Required work:
Reproduce only what runs from the line containing "[00:19:08.33 to 00:19:09.33]" to the line containing "Transcript: And it" in the records below, inclusive. Keep it exact, and keep the pictures out.

Entries shown Block Start

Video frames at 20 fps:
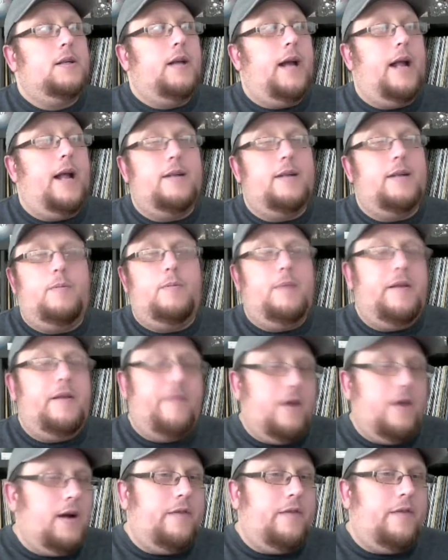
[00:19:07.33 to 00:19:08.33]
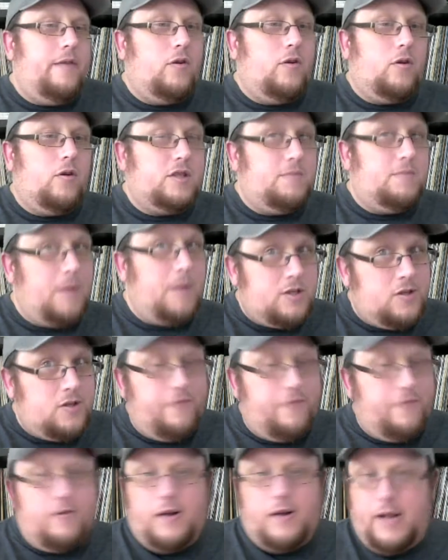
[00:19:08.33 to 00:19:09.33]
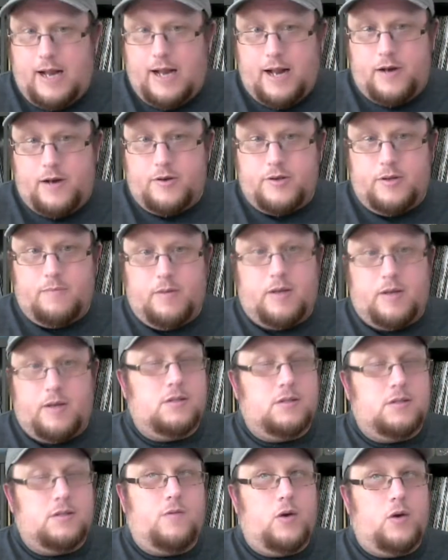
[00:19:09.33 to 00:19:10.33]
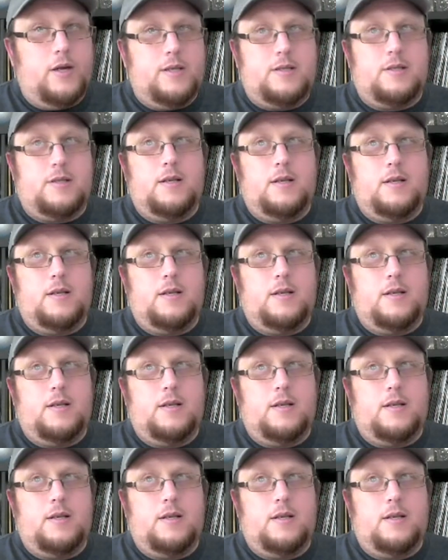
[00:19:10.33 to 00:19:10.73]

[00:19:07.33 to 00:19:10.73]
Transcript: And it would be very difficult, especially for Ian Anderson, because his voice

Entries shown Block End
Entries shown Block Start

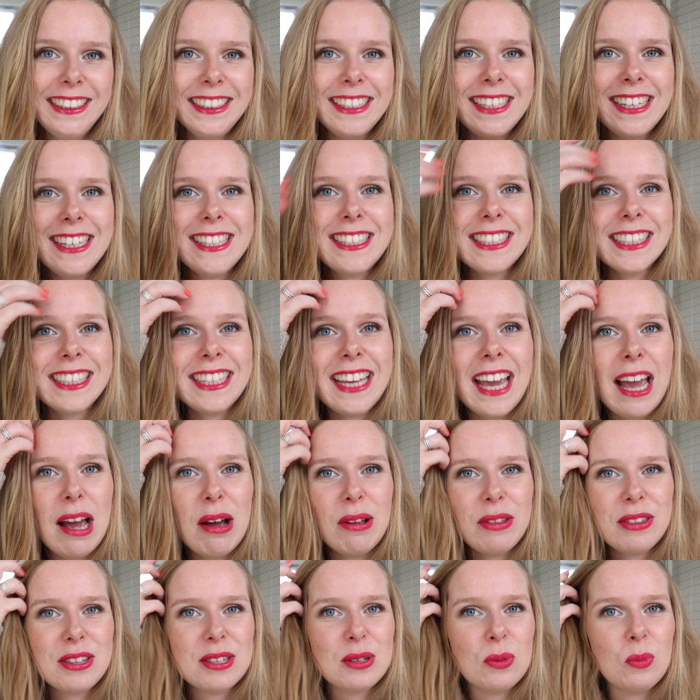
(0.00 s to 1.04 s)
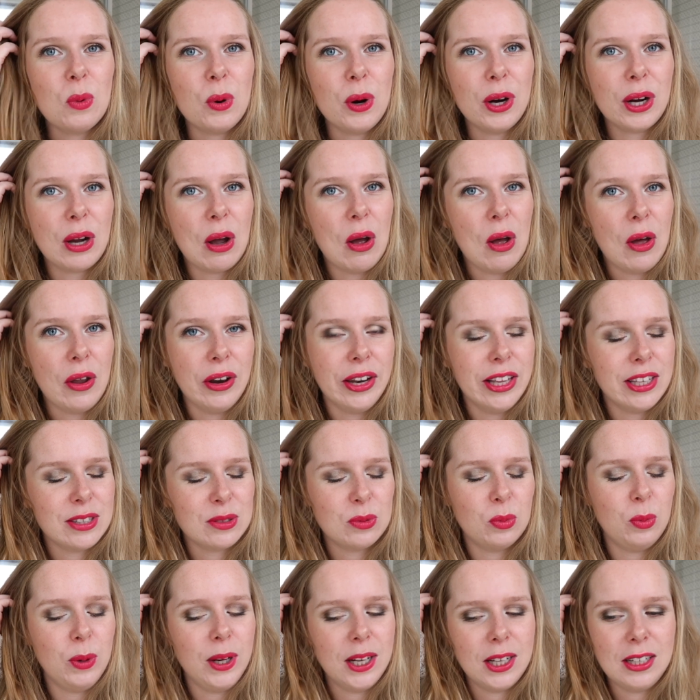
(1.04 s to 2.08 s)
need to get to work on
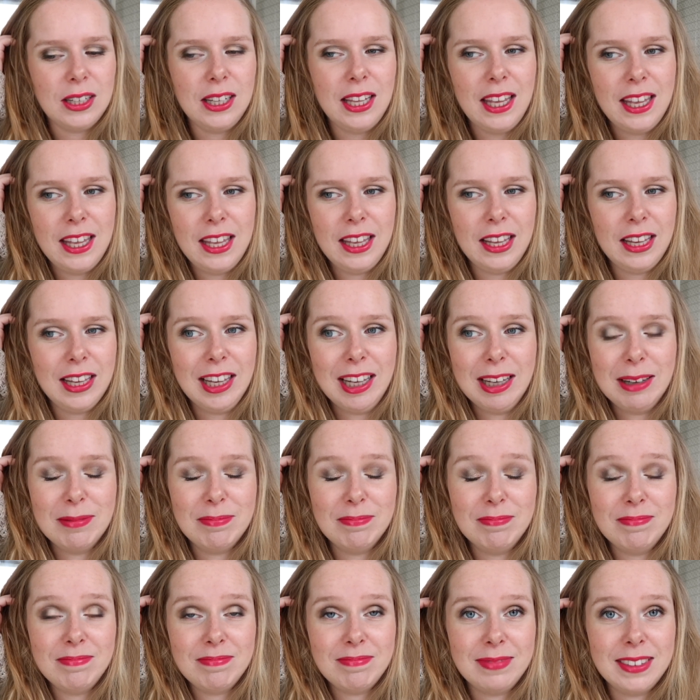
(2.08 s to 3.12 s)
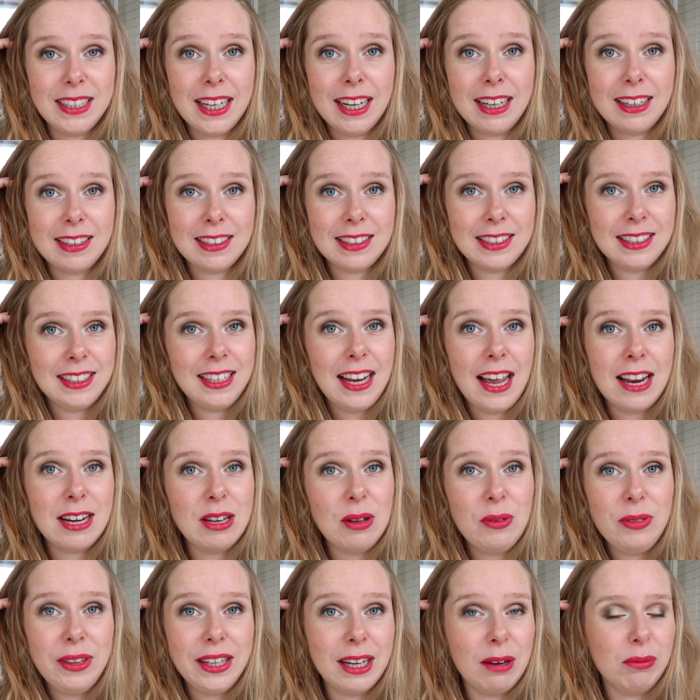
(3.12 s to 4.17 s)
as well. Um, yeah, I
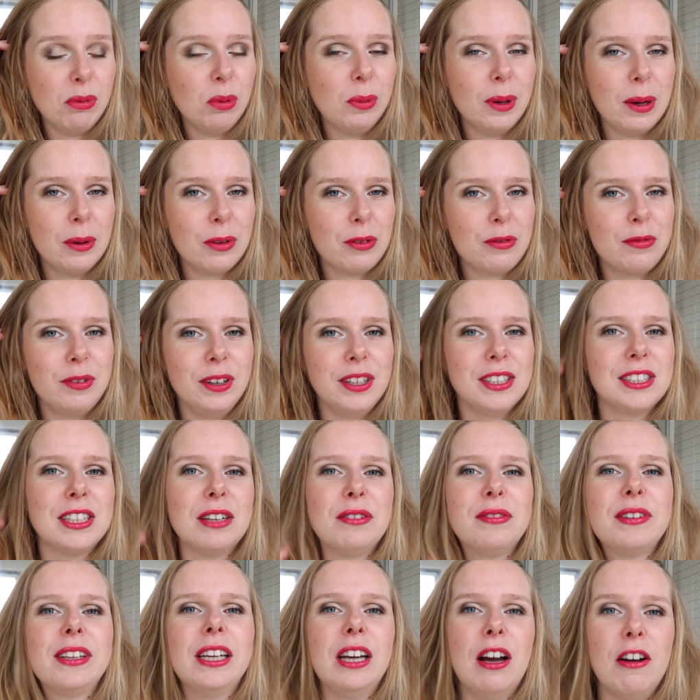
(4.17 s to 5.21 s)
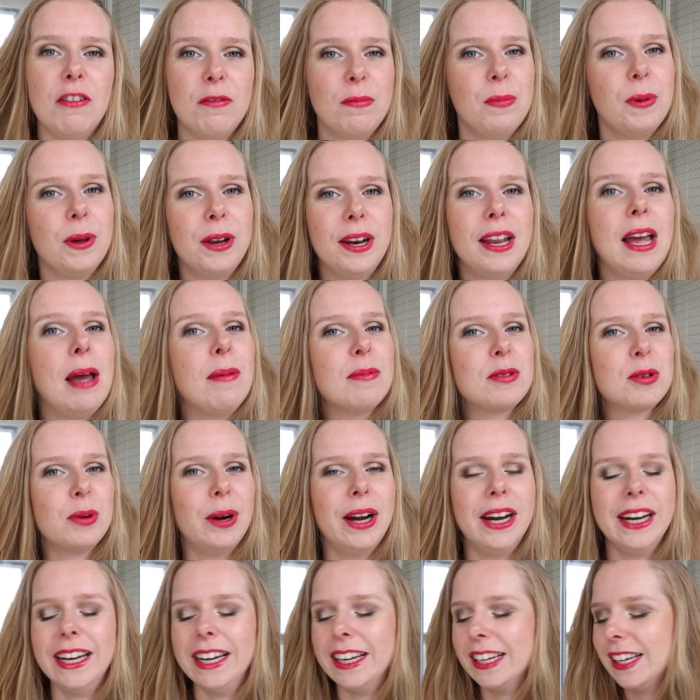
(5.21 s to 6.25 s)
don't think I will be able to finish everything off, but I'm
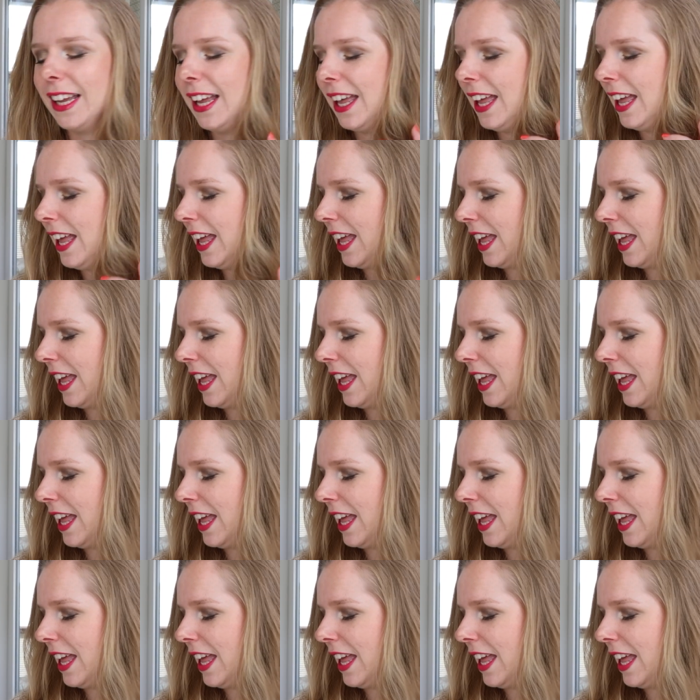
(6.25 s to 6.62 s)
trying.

Entries shown Block End
Entries shown Block Start

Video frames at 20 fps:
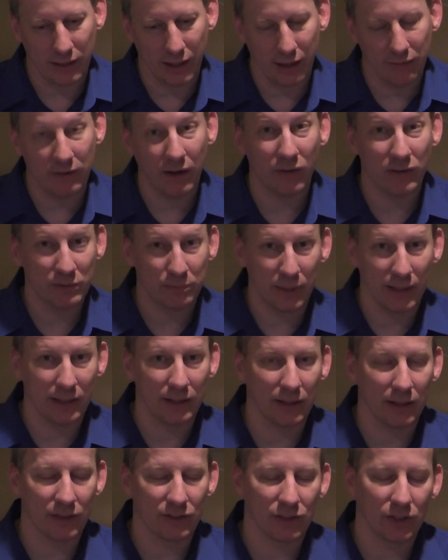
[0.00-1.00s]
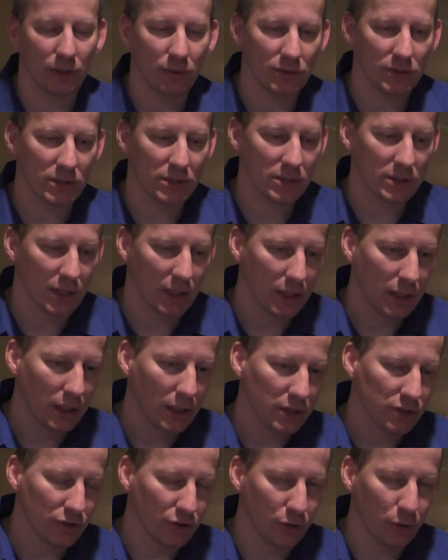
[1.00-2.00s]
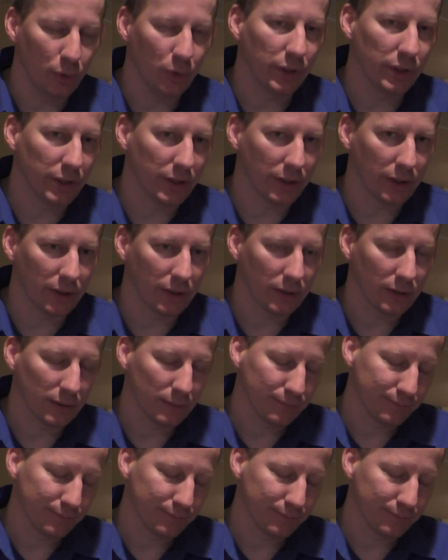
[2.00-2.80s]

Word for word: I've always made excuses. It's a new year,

Entries shown Block End

Answer for the task:
[00:19:08.33 to 00:19:09.33]
[00:19:09.33 to 00:19:10.33]
[00:19:10.33 to 00:19:10.73]

[00:19:07.33 to 00:19:10.73]
Transcript: And it would be very difficult, especially for Ian Anderson, because his voice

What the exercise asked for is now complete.